## EXERCISE DIRECTIONS
Give again, word for word, every line in the entries below from the line with "[00:34:44.95 to 00:34:45.95]" up to and including the line with "Transcript: So for", and no other line.

[DATASET EXTRACT — start]

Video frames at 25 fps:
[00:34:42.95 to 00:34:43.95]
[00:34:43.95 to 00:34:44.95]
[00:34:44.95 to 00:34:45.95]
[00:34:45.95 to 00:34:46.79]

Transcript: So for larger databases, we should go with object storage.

[DATASET EXTRACT — finish]
[DATASET EXTRACT — start]

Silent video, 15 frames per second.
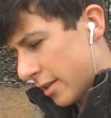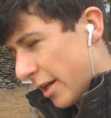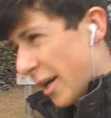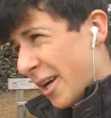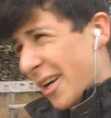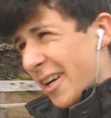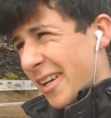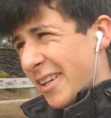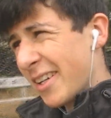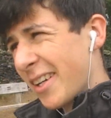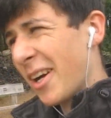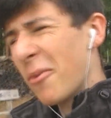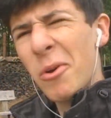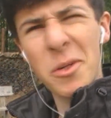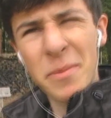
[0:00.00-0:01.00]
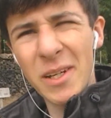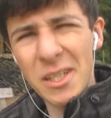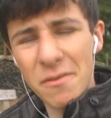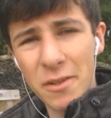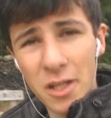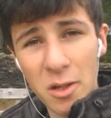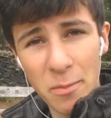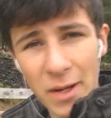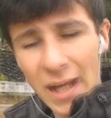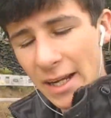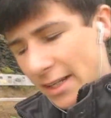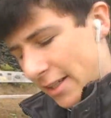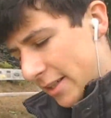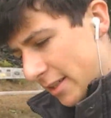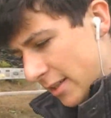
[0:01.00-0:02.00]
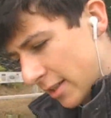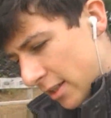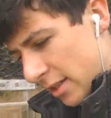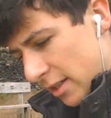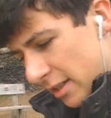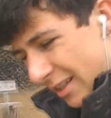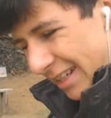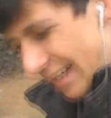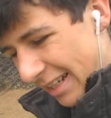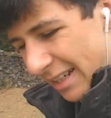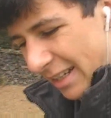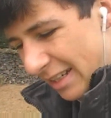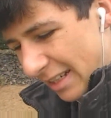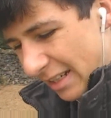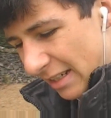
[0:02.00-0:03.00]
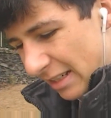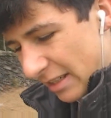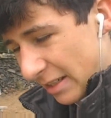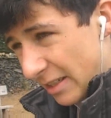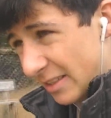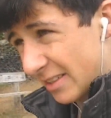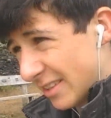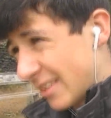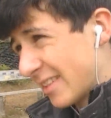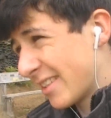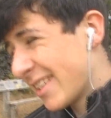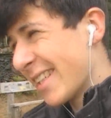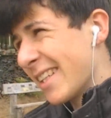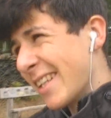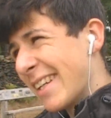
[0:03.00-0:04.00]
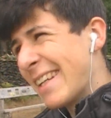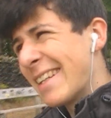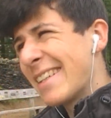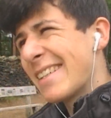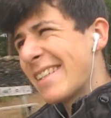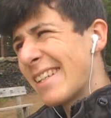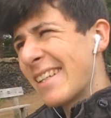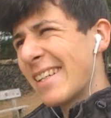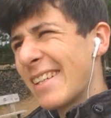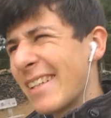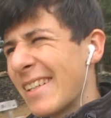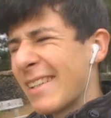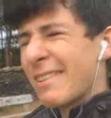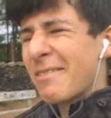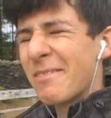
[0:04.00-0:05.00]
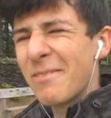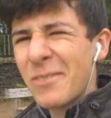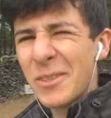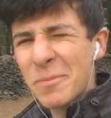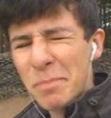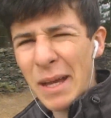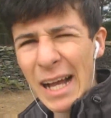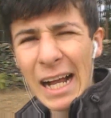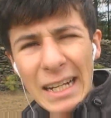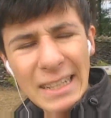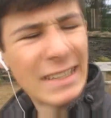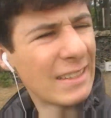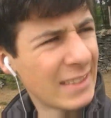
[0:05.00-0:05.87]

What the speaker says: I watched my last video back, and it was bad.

[DATASET EXTRACT — finish]

## TASK RESULT
[00:34:44.95 to 00:34:45.95]
[00:34:45.95 to 00:34:46.79]

Transcript: So for larger databases, we should go with object storage.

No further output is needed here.